***** The data
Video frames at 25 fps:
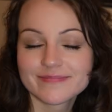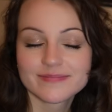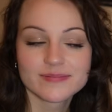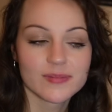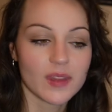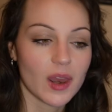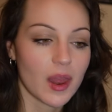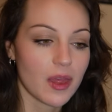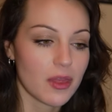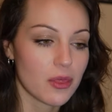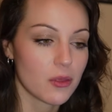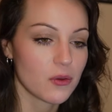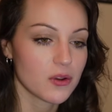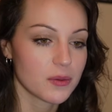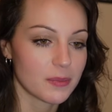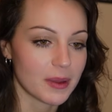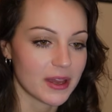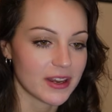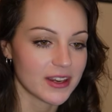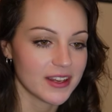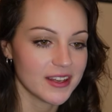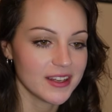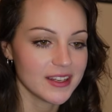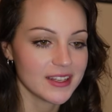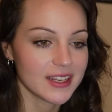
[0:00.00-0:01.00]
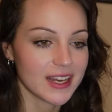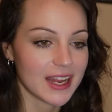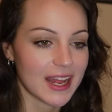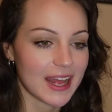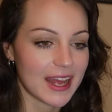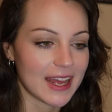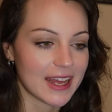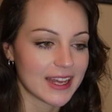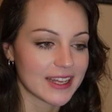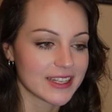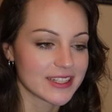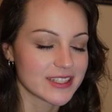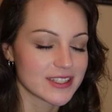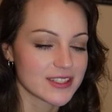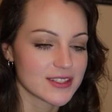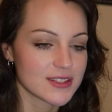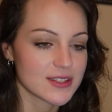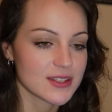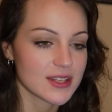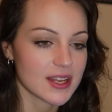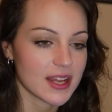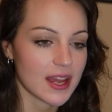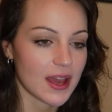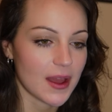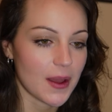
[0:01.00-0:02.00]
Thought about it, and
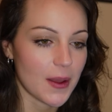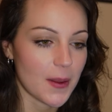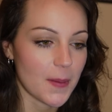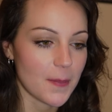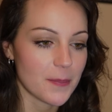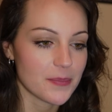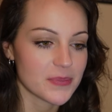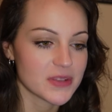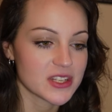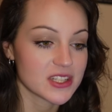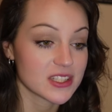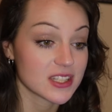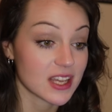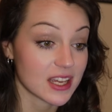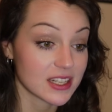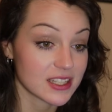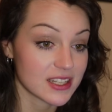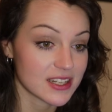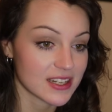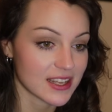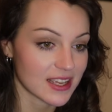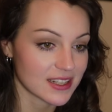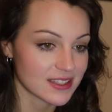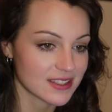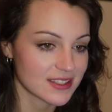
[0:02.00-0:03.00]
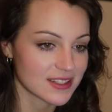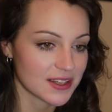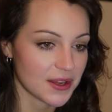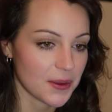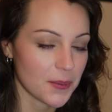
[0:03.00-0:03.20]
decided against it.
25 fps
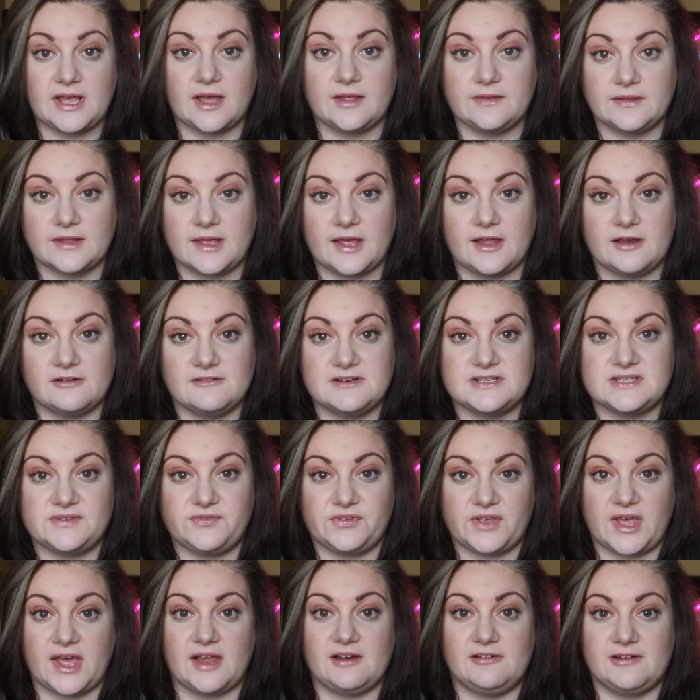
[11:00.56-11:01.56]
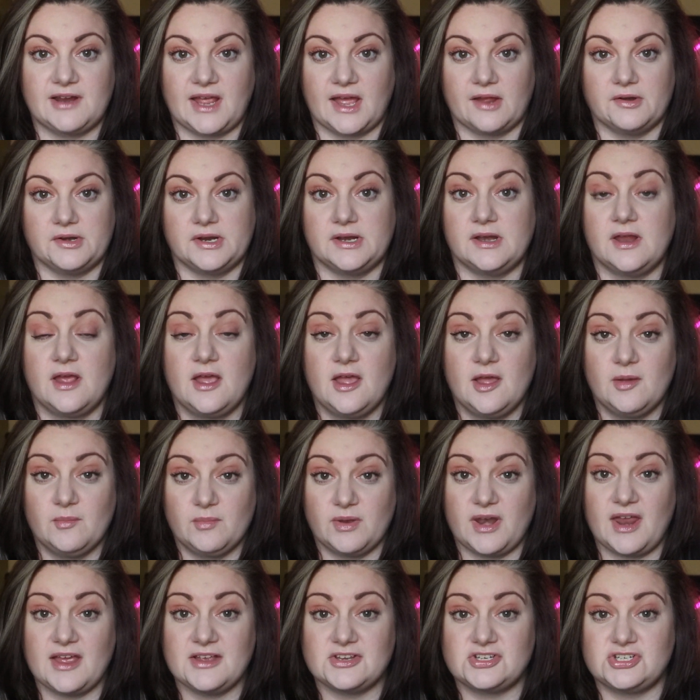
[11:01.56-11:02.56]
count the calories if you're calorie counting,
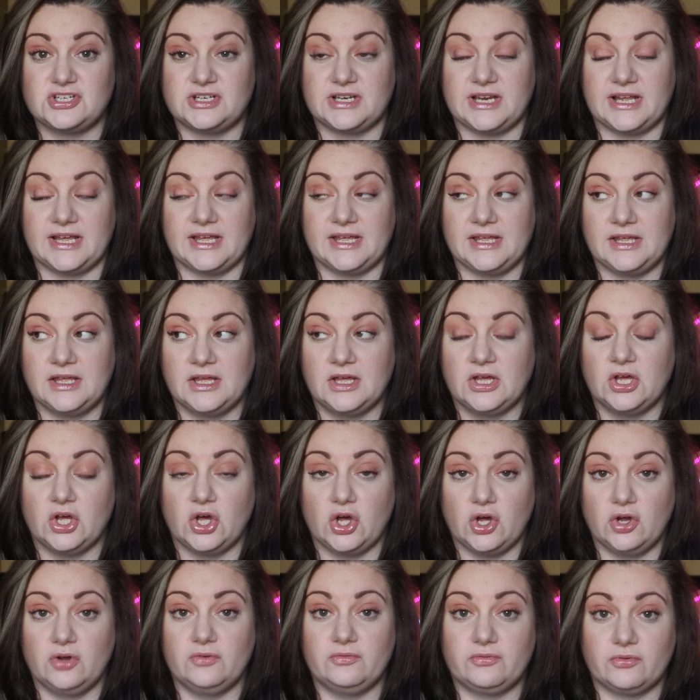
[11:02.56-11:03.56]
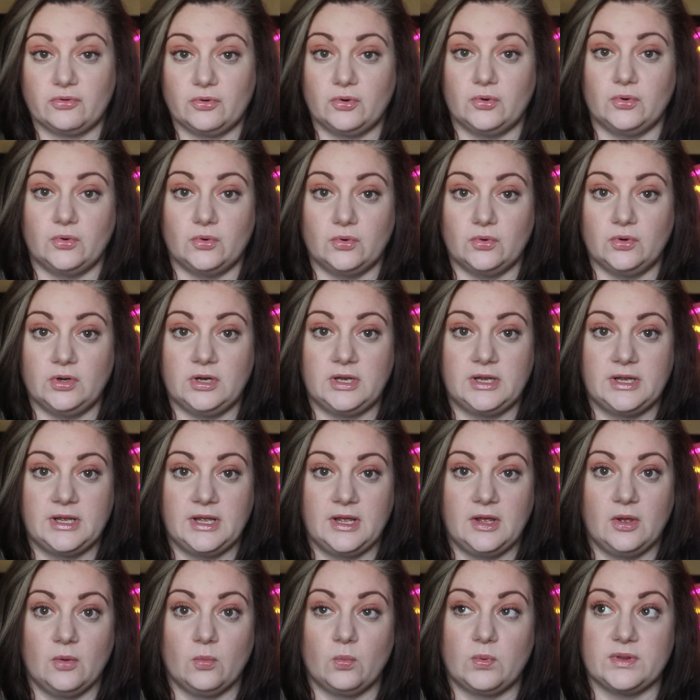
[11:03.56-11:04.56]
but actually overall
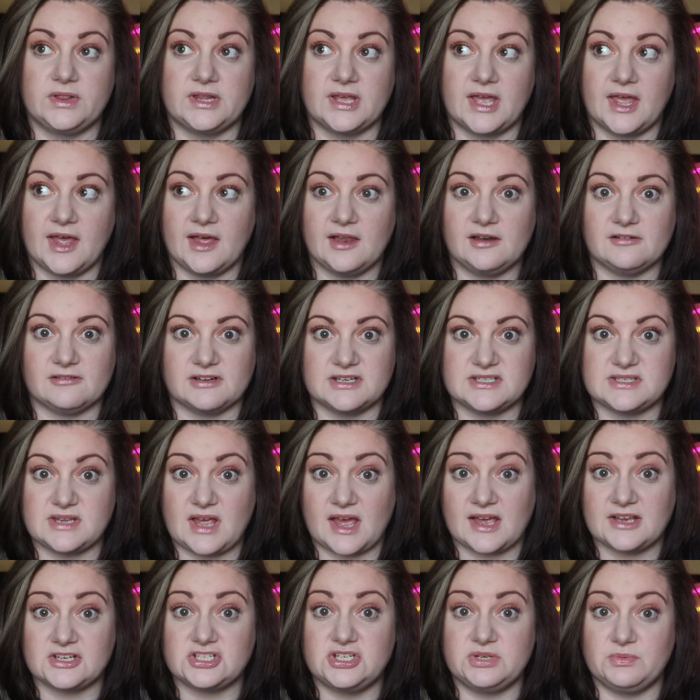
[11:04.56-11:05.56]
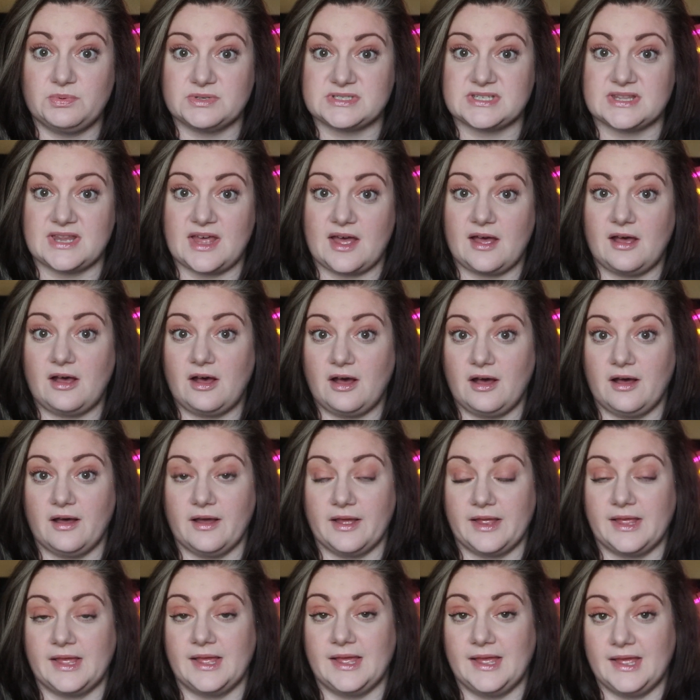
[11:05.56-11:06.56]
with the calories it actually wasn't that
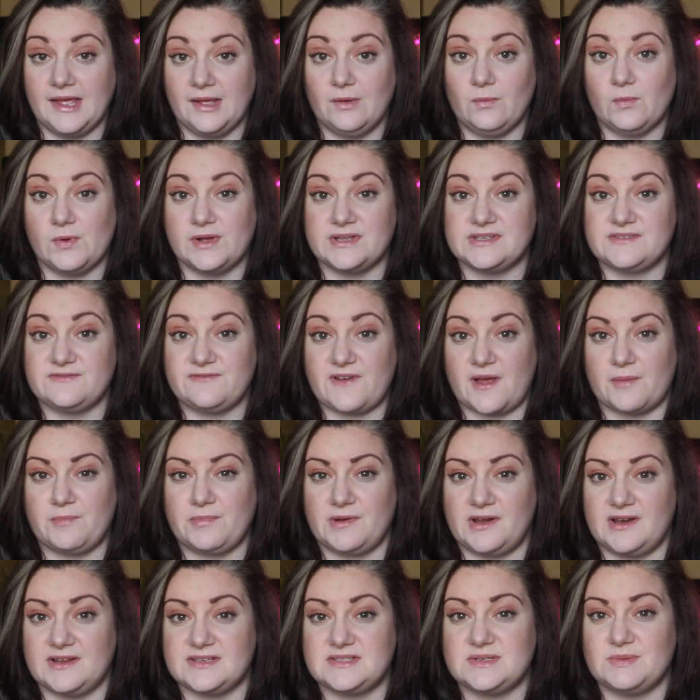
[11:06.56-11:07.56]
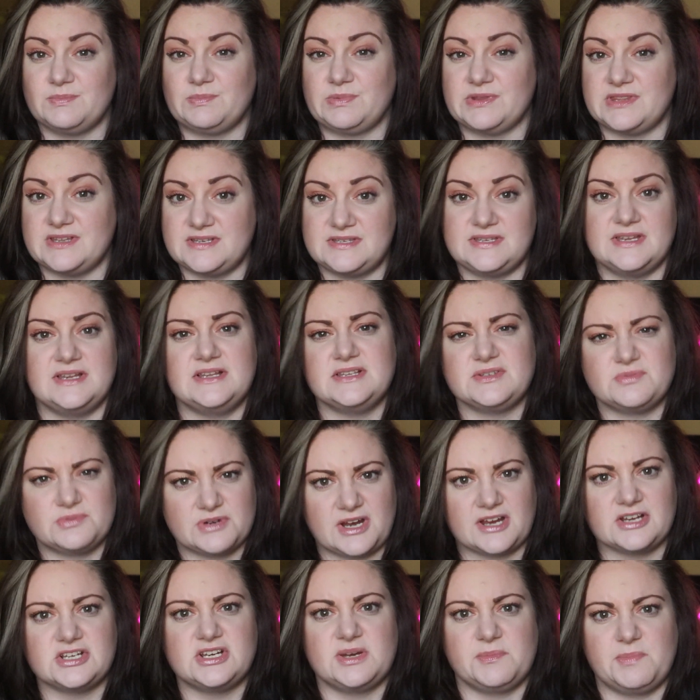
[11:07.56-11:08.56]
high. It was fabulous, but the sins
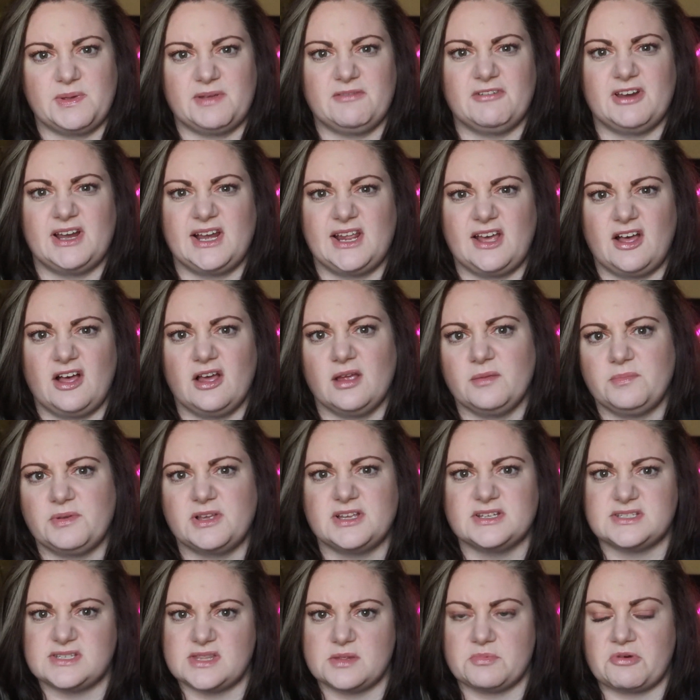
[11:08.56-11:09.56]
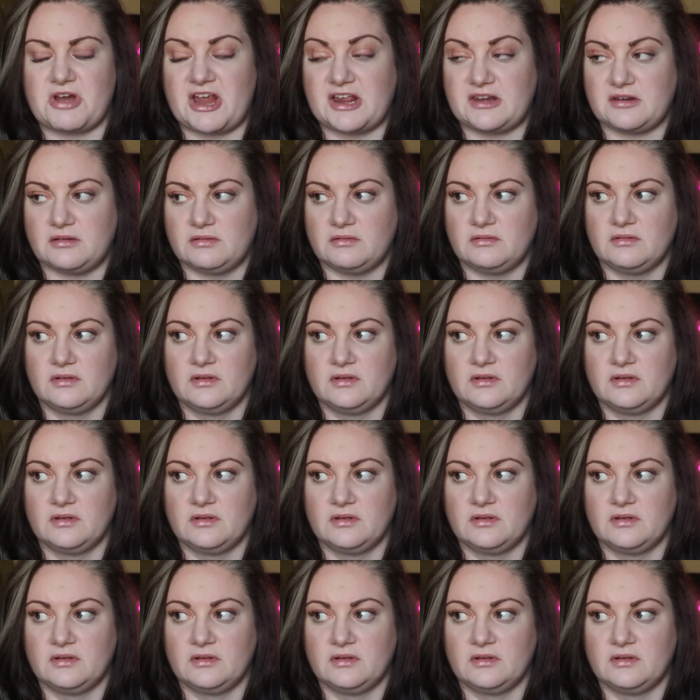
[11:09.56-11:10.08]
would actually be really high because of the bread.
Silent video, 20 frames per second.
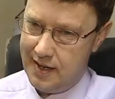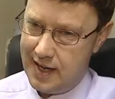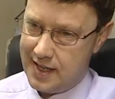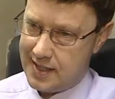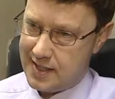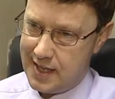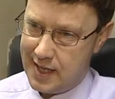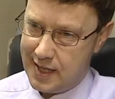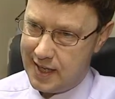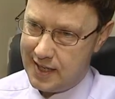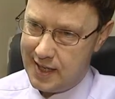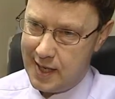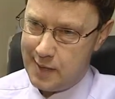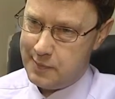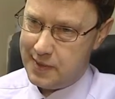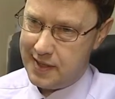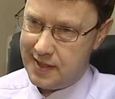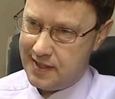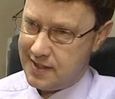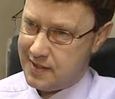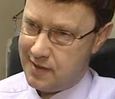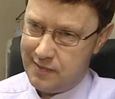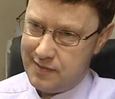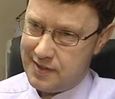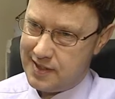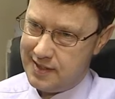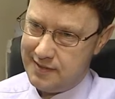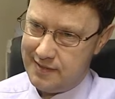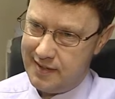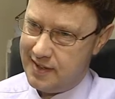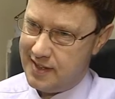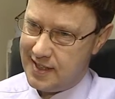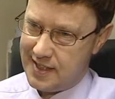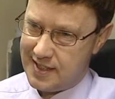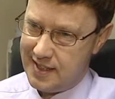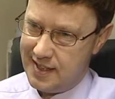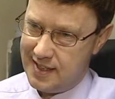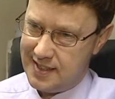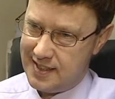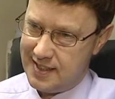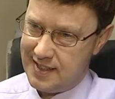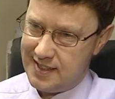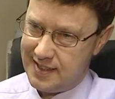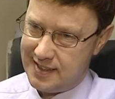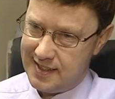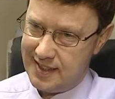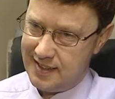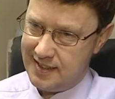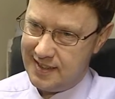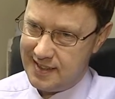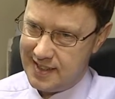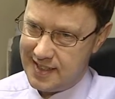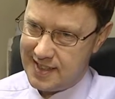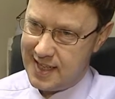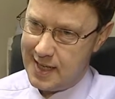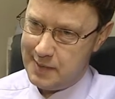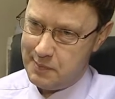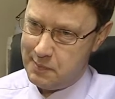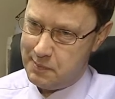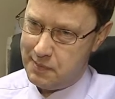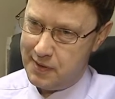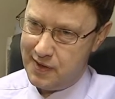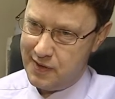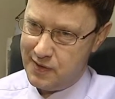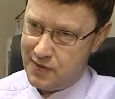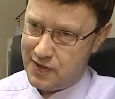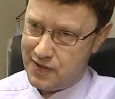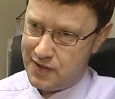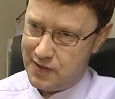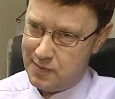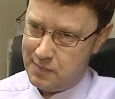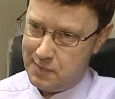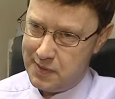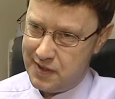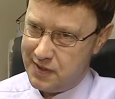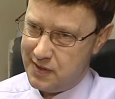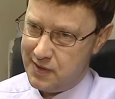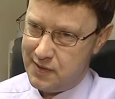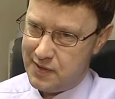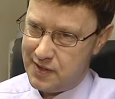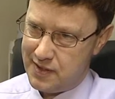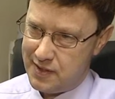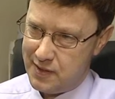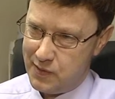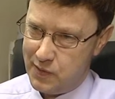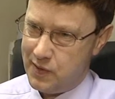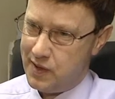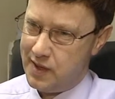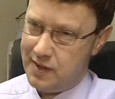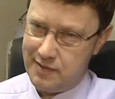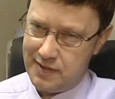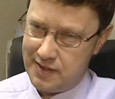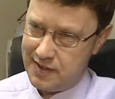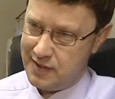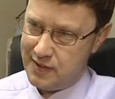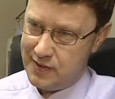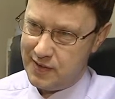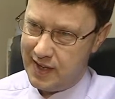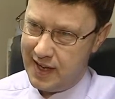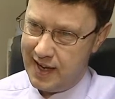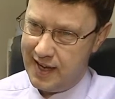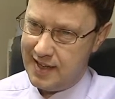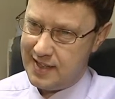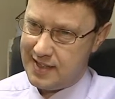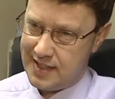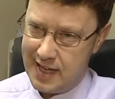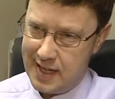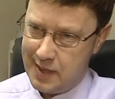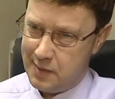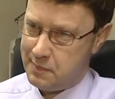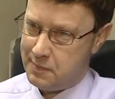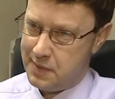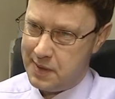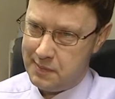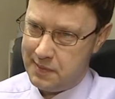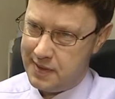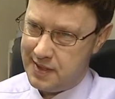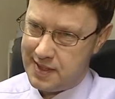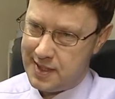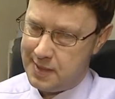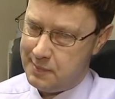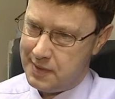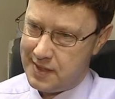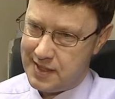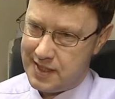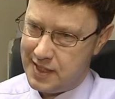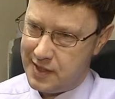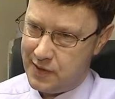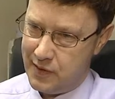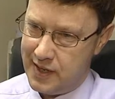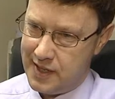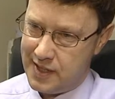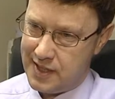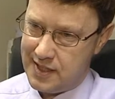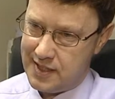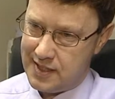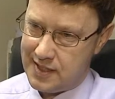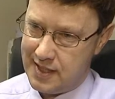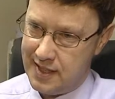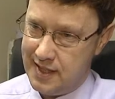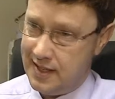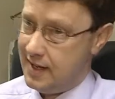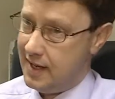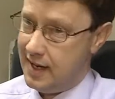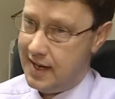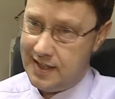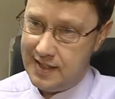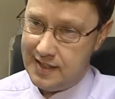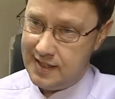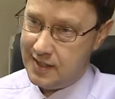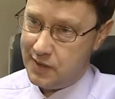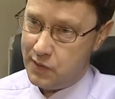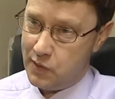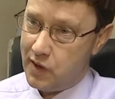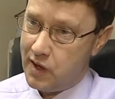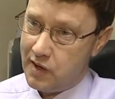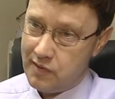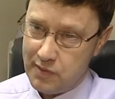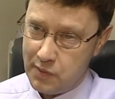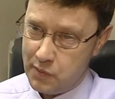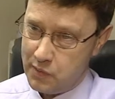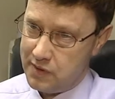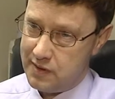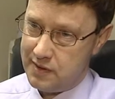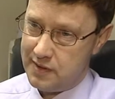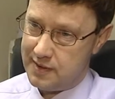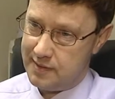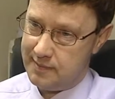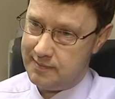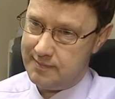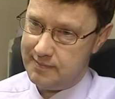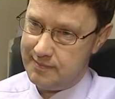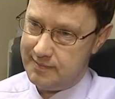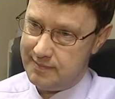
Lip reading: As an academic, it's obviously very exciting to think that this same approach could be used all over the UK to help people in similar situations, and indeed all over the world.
**********
◆ **Exercise prompt**
Go through the material and tally every line where "frames" appears. The number is the whole answer.

◆ **Output below**
2